What you need to do: Each word in the data below should be copied exactly; the images should not.

- Opening Delimiter -

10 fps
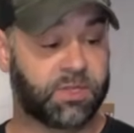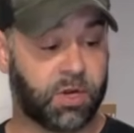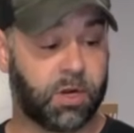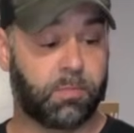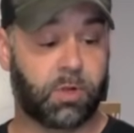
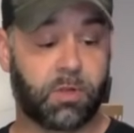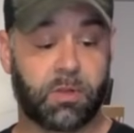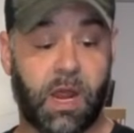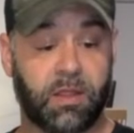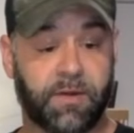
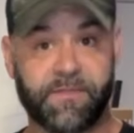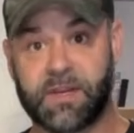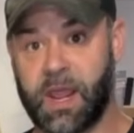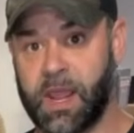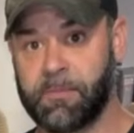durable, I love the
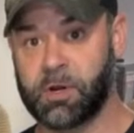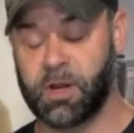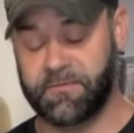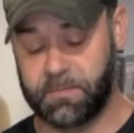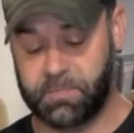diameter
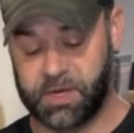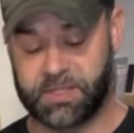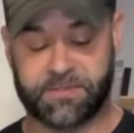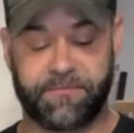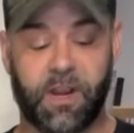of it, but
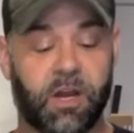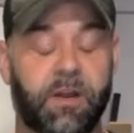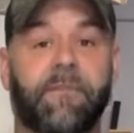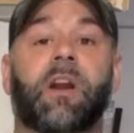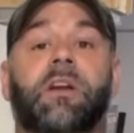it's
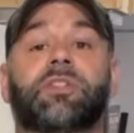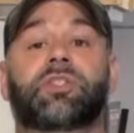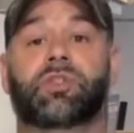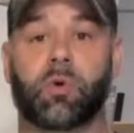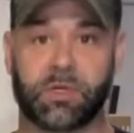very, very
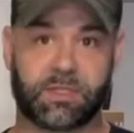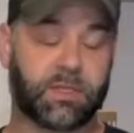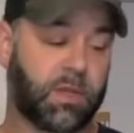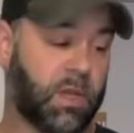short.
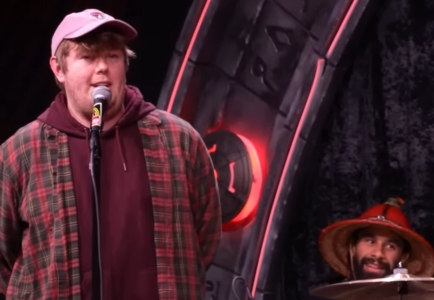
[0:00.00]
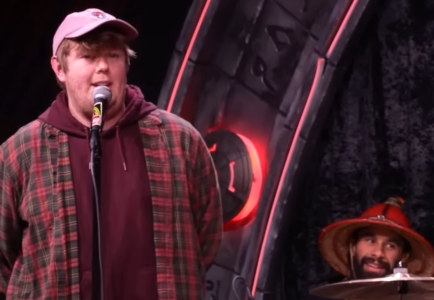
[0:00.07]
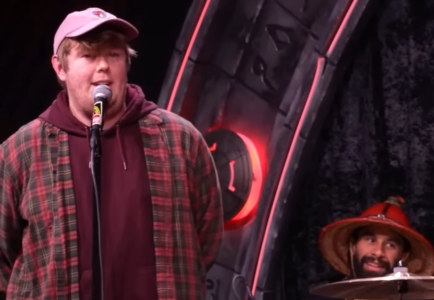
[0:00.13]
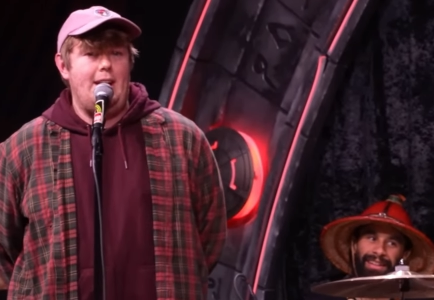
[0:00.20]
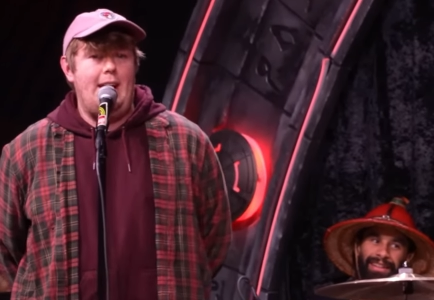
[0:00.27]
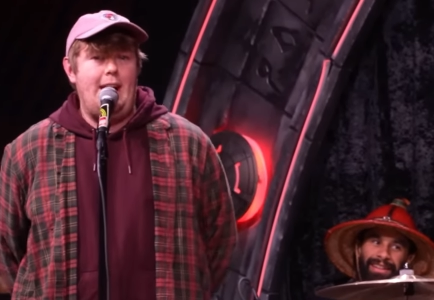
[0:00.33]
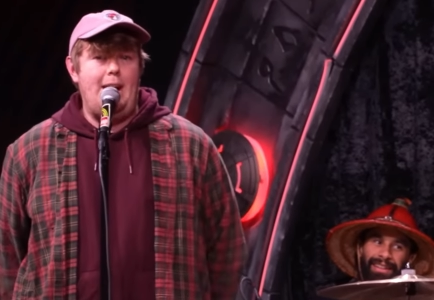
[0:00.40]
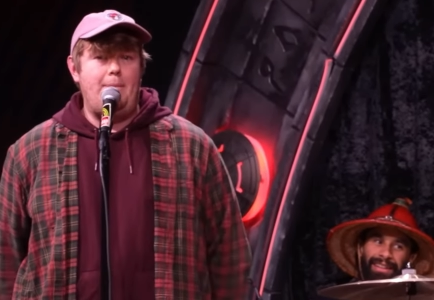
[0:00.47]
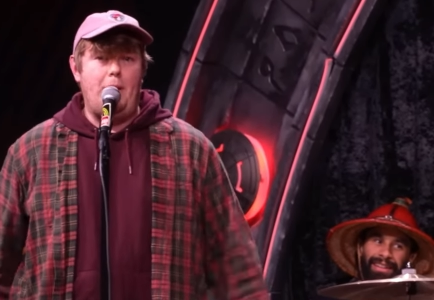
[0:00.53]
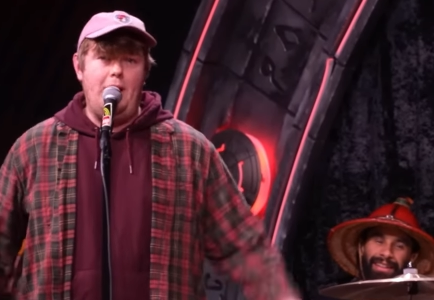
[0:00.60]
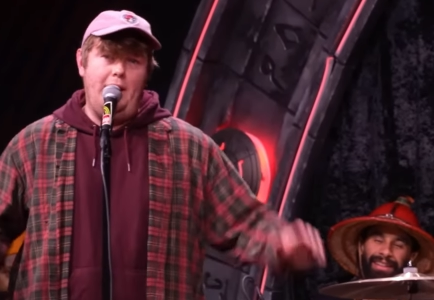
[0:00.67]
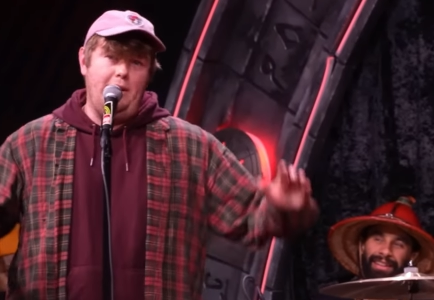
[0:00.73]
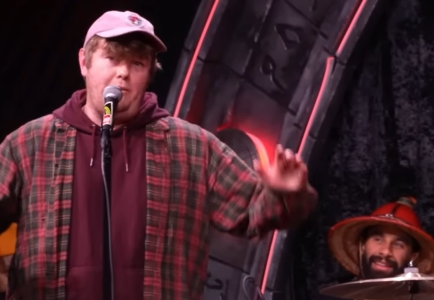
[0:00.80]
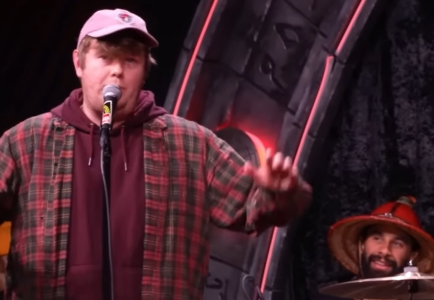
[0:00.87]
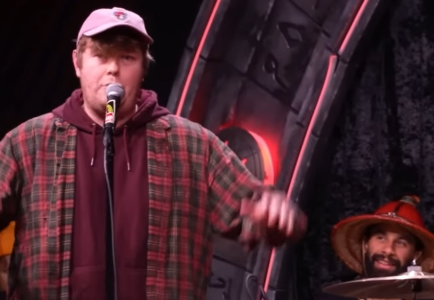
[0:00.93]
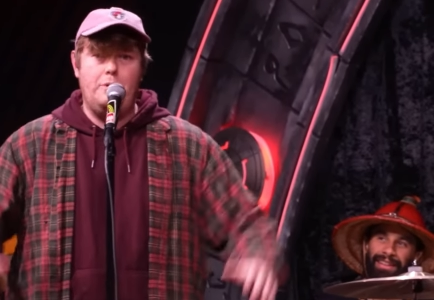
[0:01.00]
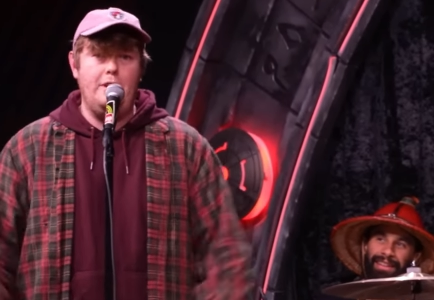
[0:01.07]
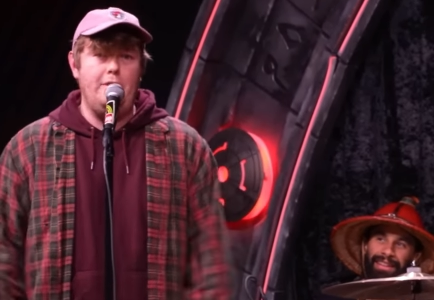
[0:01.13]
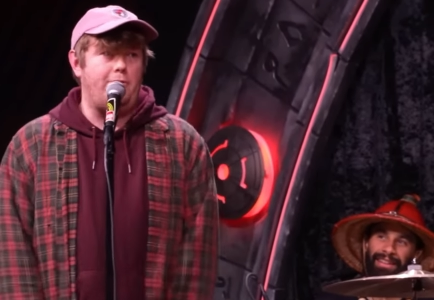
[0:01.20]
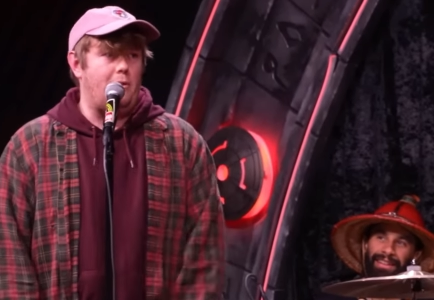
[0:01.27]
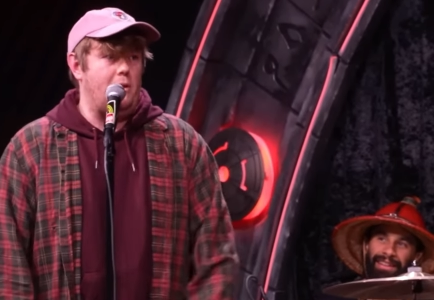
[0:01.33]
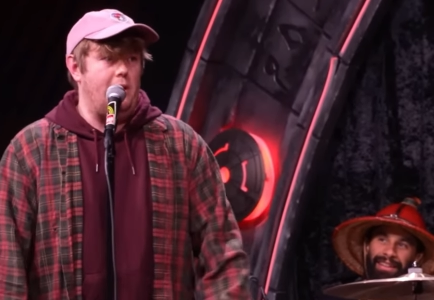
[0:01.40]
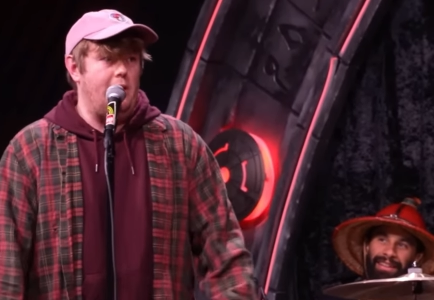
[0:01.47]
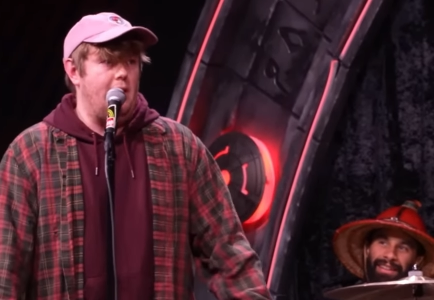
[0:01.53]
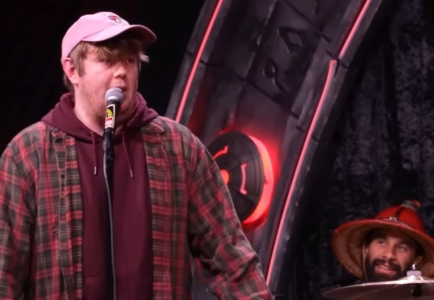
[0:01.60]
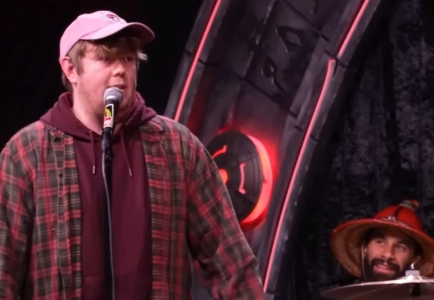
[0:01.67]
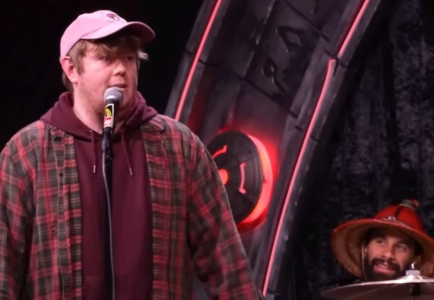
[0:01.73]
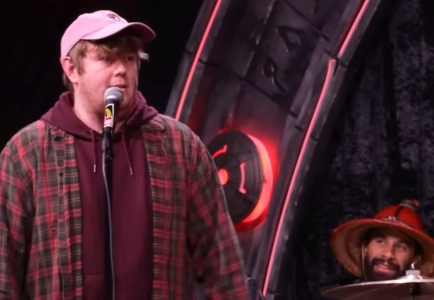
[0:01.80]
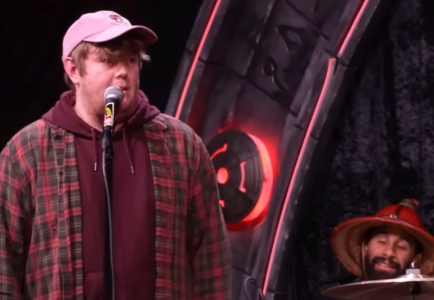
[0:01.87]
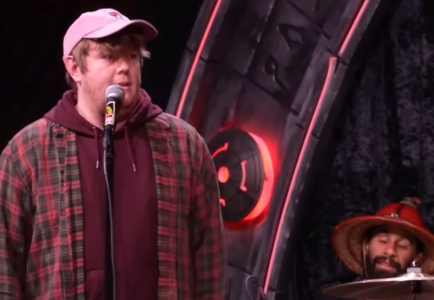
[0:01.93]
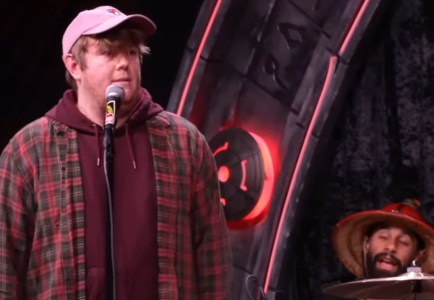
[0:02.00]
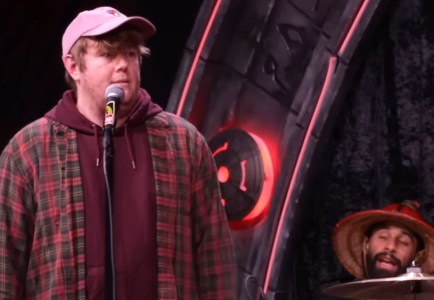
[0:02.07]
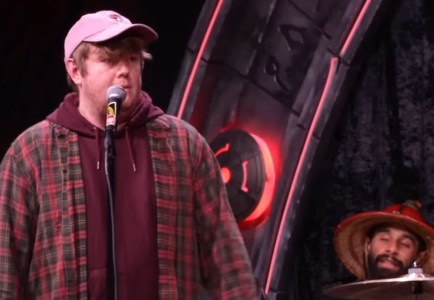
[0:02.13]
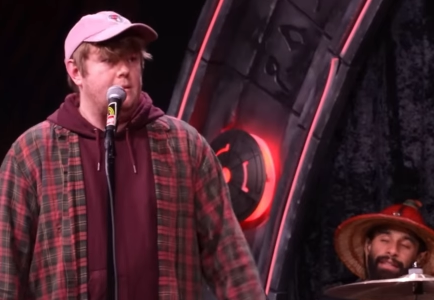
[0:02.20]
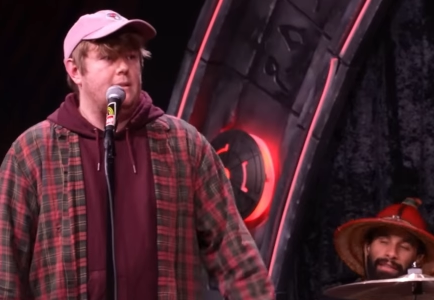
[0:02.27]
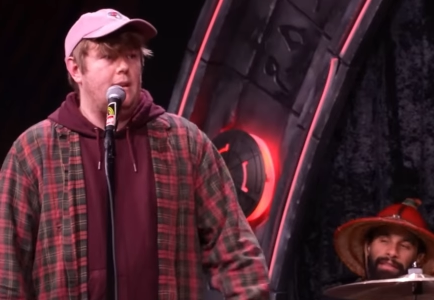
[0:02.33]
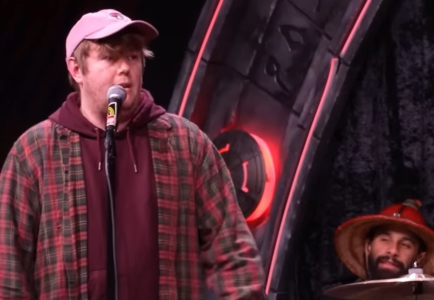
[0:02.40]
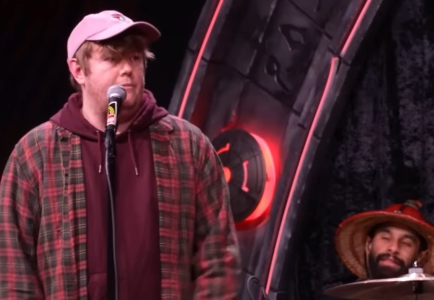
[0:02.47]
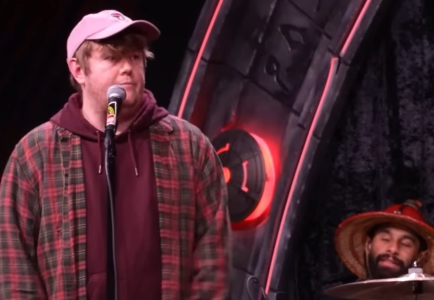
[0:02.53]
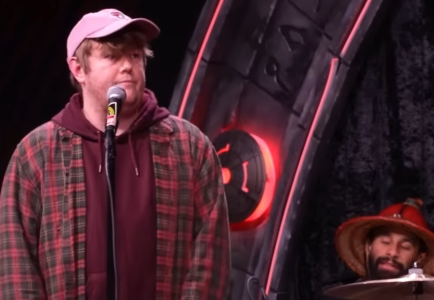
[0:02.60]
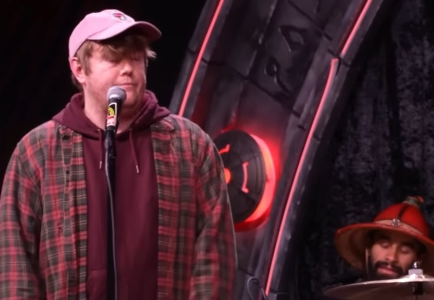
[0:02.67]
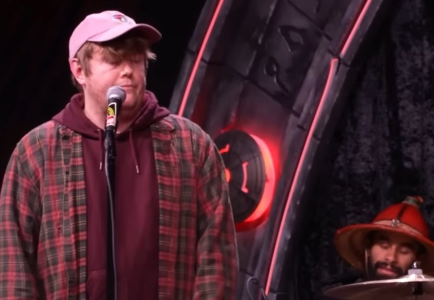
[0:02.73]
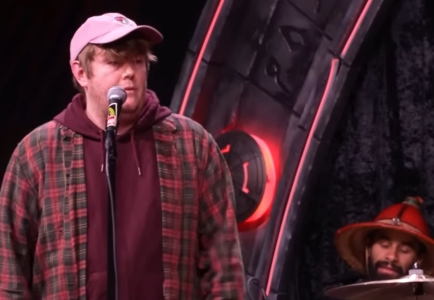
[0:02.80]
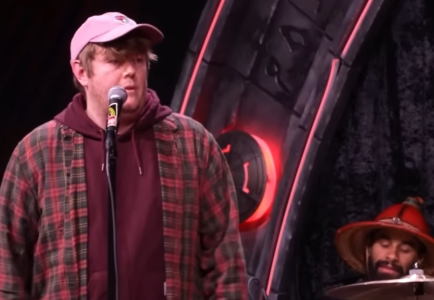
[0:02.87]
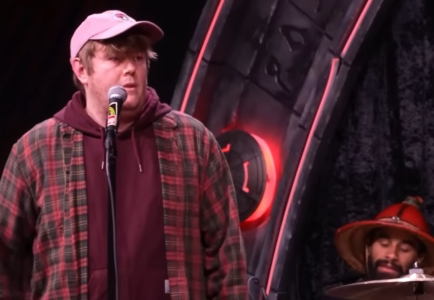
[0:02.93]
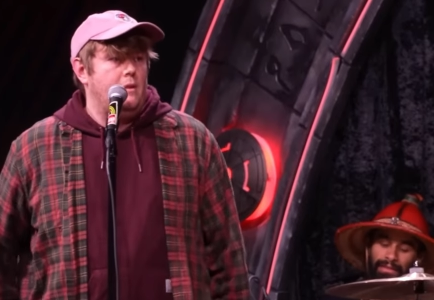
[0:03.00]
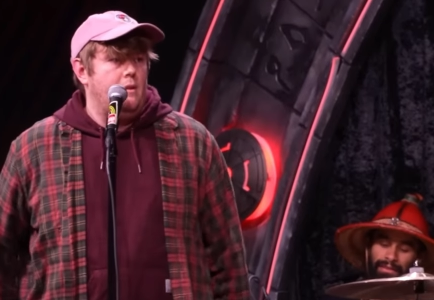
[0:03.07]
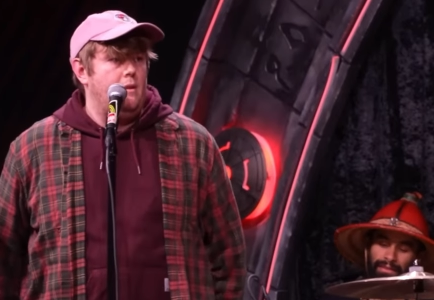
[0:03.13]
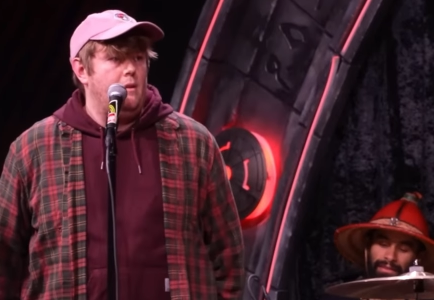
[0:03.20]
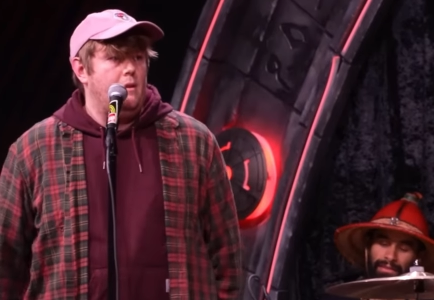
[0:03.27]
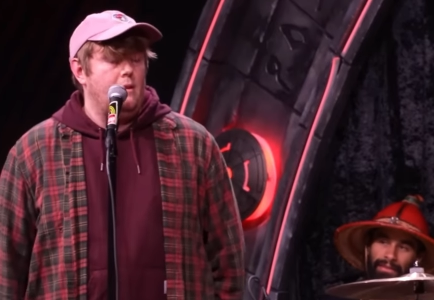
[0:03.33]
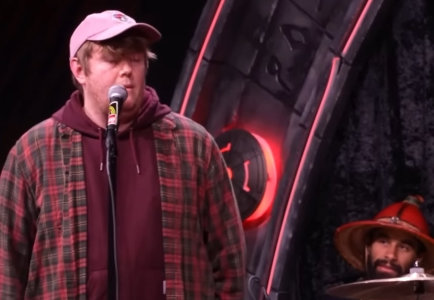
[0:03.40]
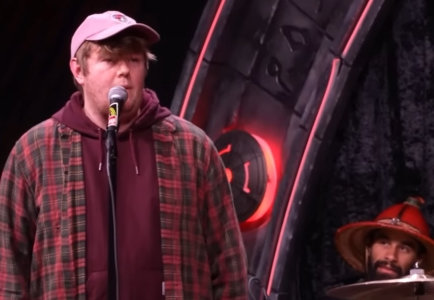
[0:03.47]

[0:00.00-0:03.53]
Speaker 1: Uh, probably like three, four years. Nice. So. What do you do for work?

- Closing Delimiter -

Exercise response:
10 fps
durable, I love the
diameter
of it, but
it's
very, very
short.
[0:00.00]
[0:00.07]
[0:00.13]
[0:00.20]
[0:00.27]
[0:00.33]
[0:00.40]
[0:00.47]
[0:00.53]
[0:00.60]
[0:00.67]
[0:00.73]
[0:00.80]
[0:00.87]
[0:00.93]
[0:01.00]
[0:01.07]
[0:01.13]
[0:01.20]
[0:01.27]
[0:01.33]
[0:01.40]
[0:01.47]
[0:01.53]
[0:01.60]
[0:01.67]
[0:01.73]
[0:01.80]
[0:01.87]
[0:01.93]
[0:02.00]
[0:02.07]
[0:02.13]
[0:02.20]
[0:02.27]
[0:02.33]
[0:02.40]
[0:02.47]
[0:02.53]
[0:02.60]
[0:02.67]
[0:02.73]
[0:02.80]
[0:02.87]
[0:02.93]
[0:03.00]
[0:03.07]
[0:03.13]
[0:03.20]
[0:03.27]
[0:03.33]
[0:03.40]
[0:03.47]

[0:00.00-0:03.53]
Speaker 1: Uh, probably like three, four years. Nice. So. What do you do for work?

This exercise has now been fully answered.